===== Excerpted data =====

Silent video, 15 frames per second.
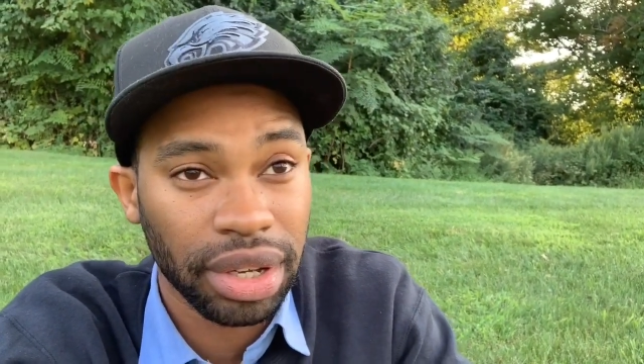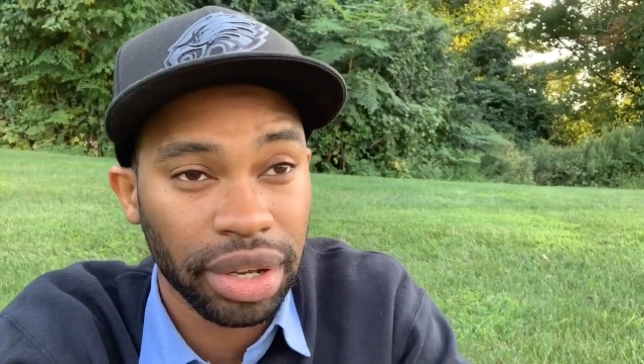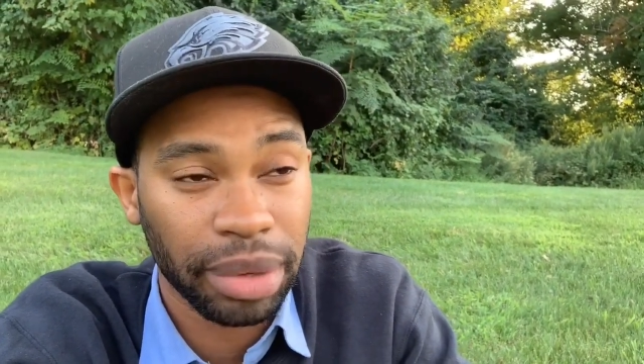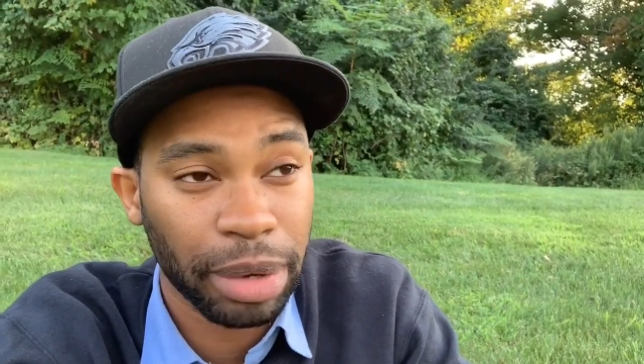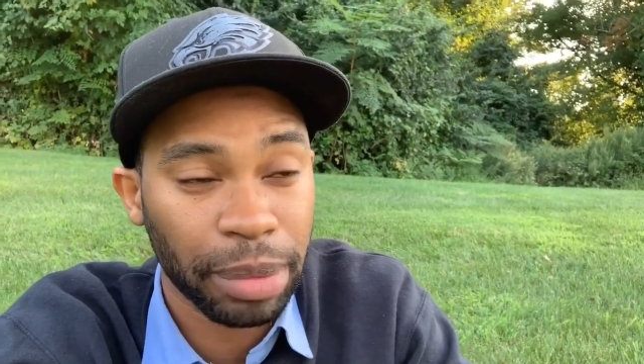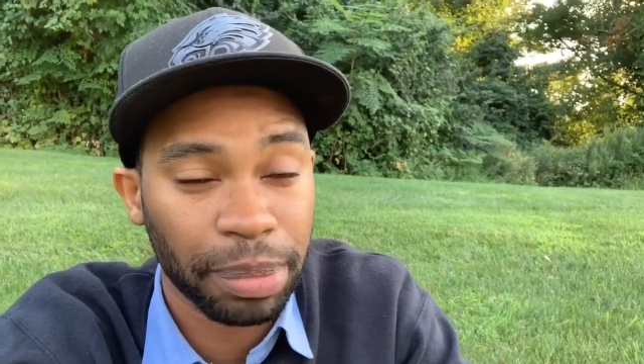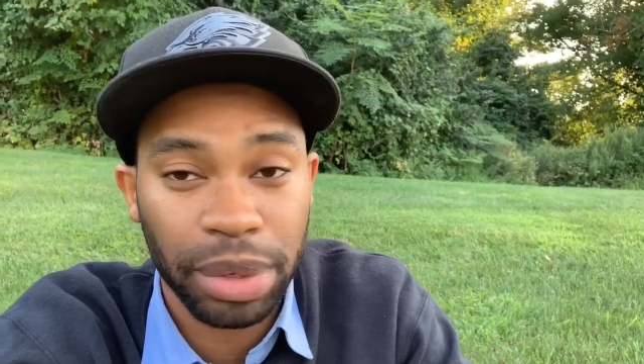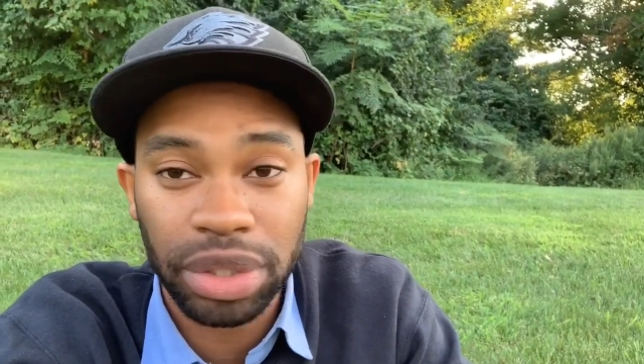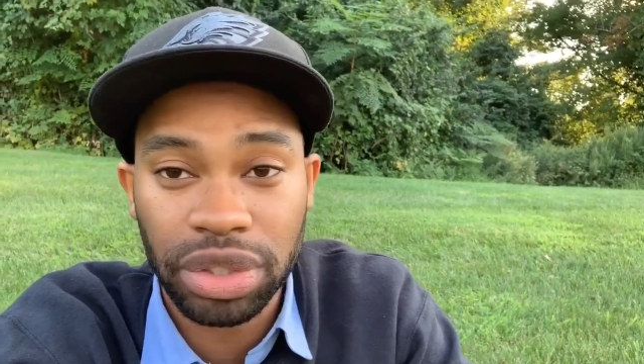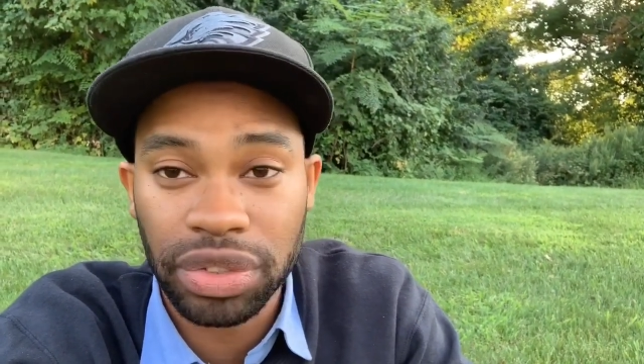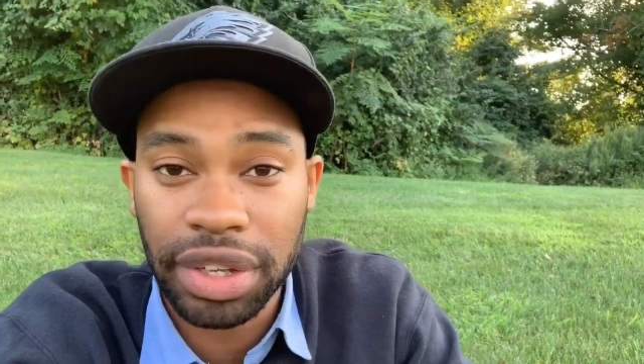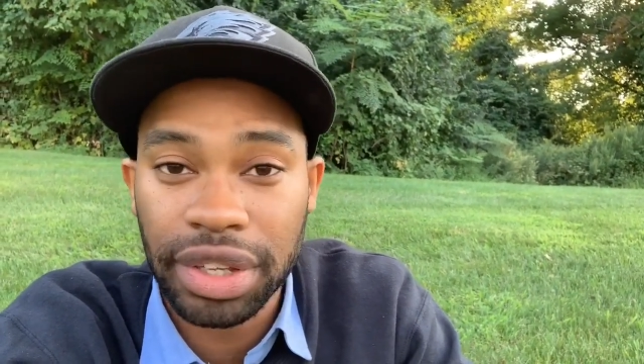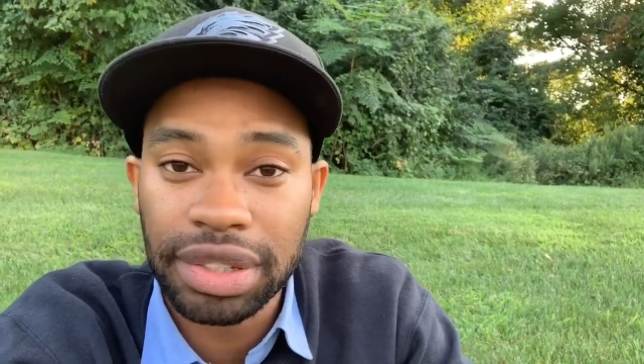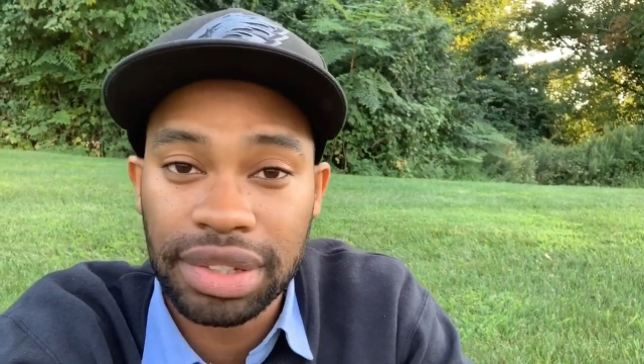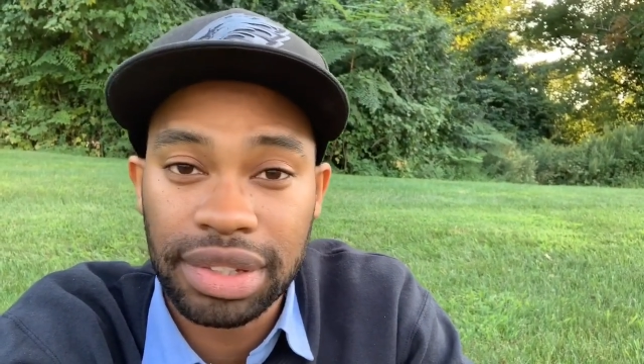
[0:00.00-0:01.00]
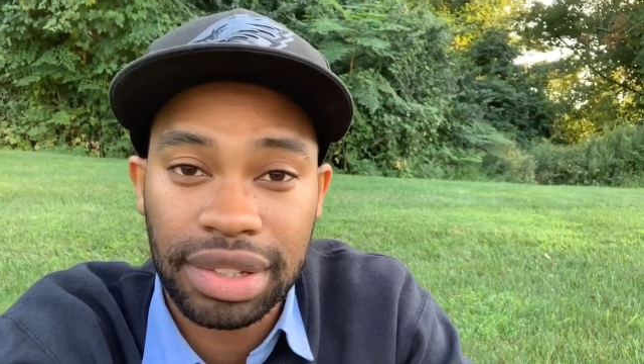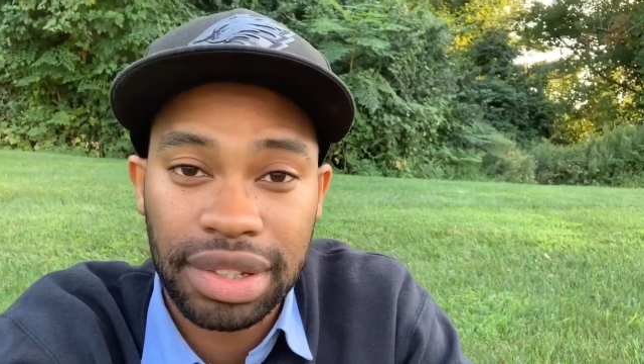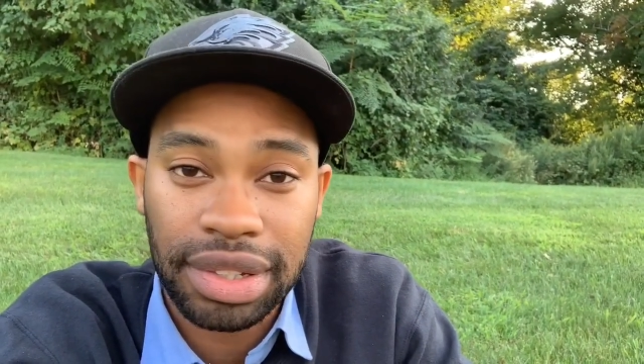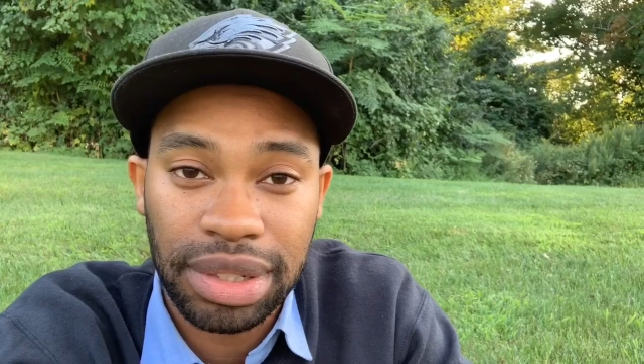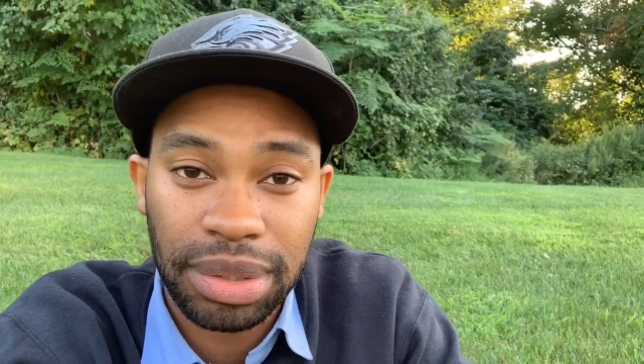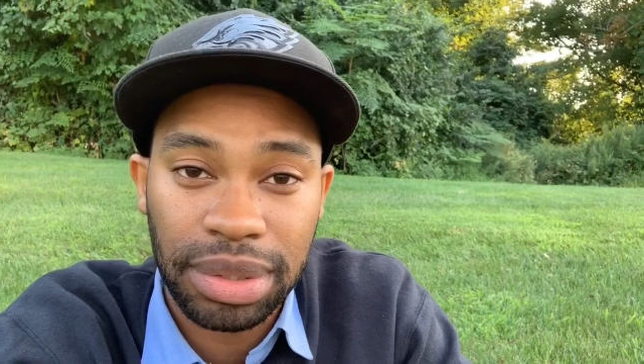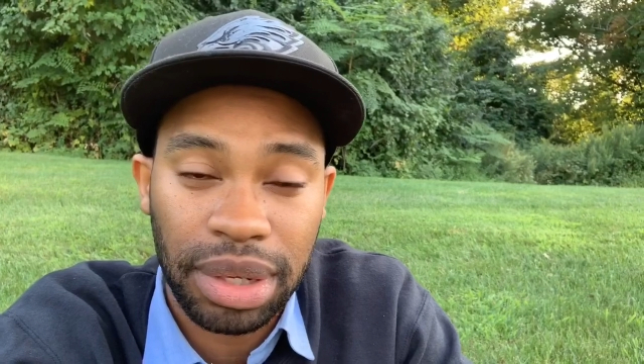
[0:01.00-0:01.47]
about books related to
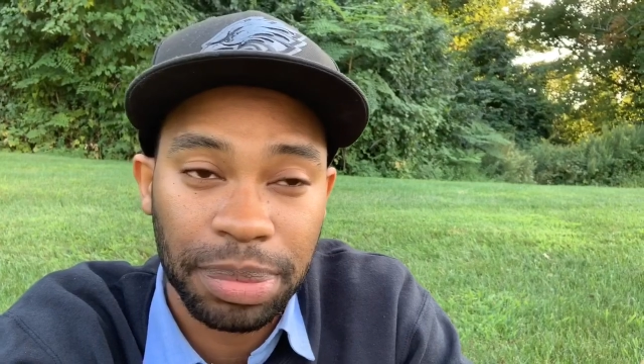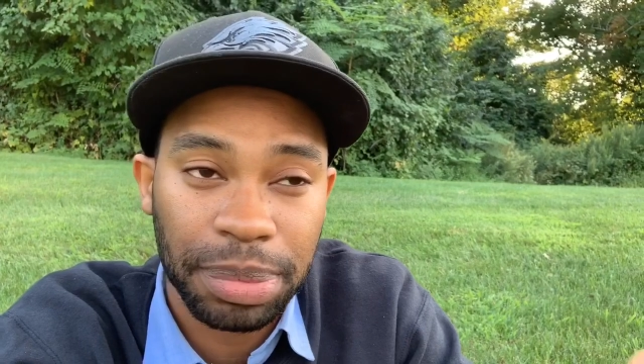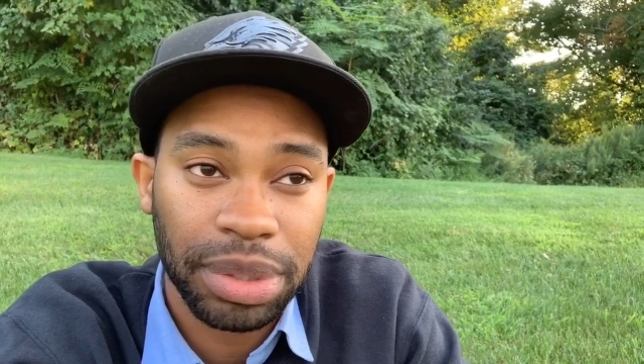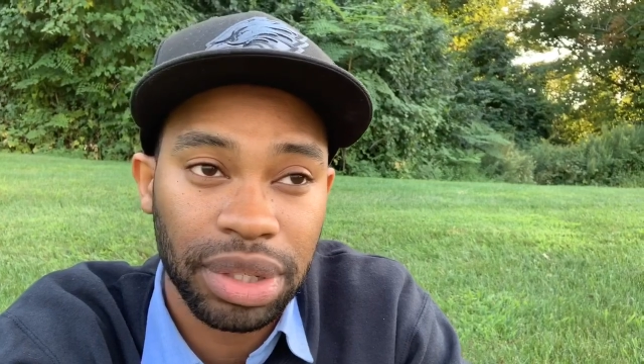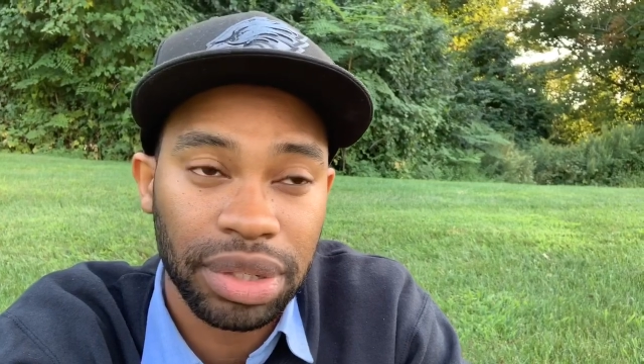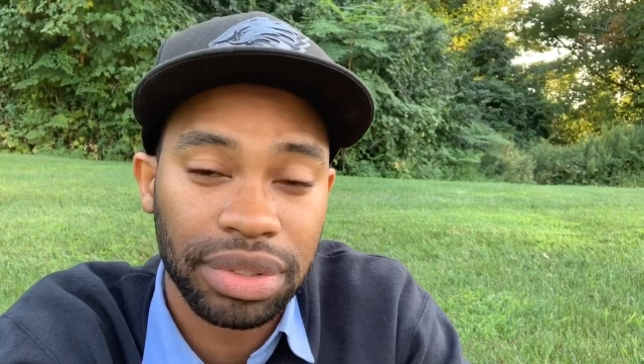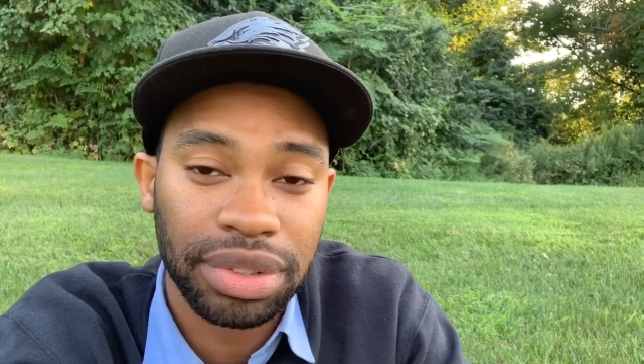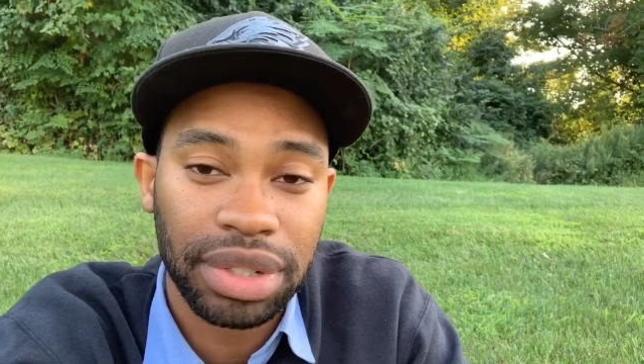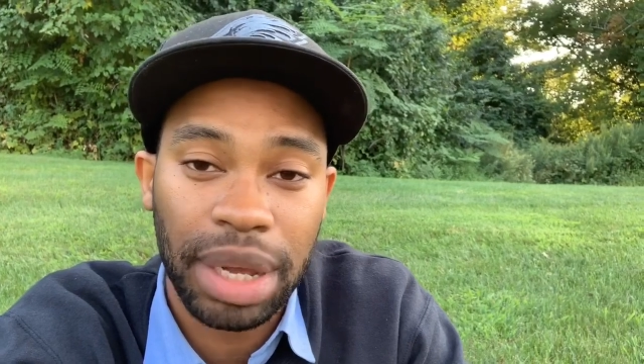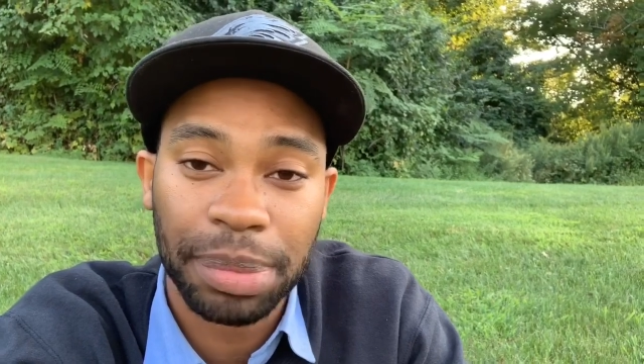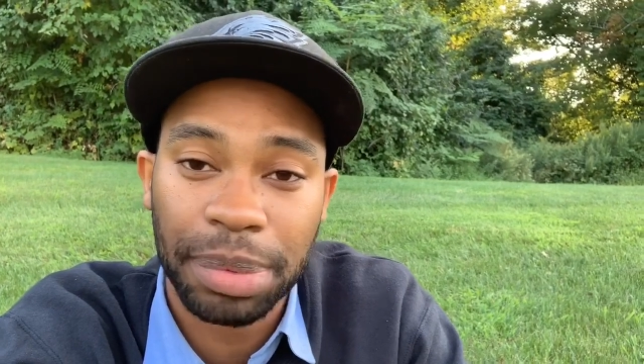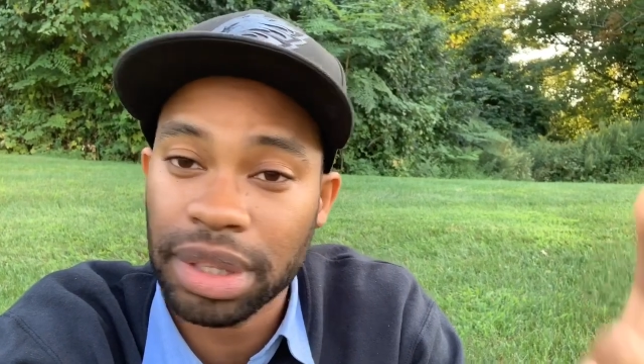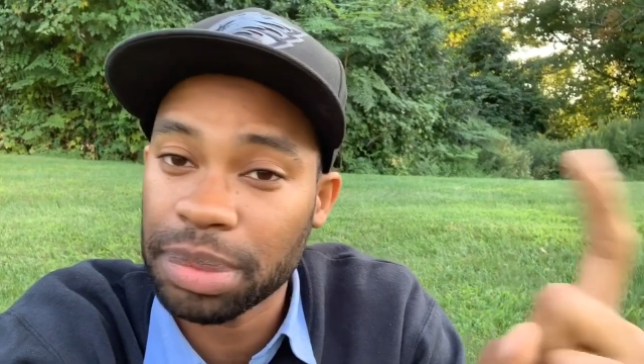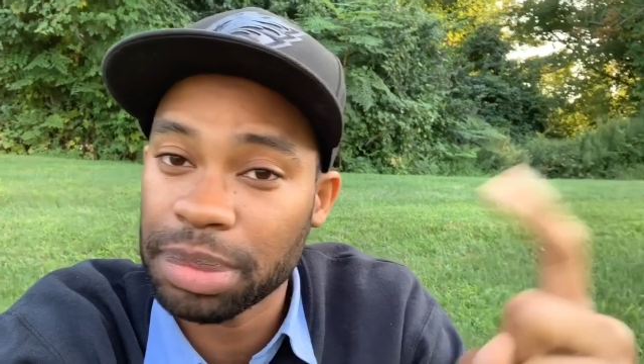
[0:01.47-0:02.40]
this particular topic,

=====

All of the data, minus its pictures, should be repeated exactly.

• Solved problem
Silent video, 15 frames per second.
[0:00.00-0:01.00]
[0:01.00-0:01.47]
about books related to
[0:01.47-0:02.40]
this particular topic,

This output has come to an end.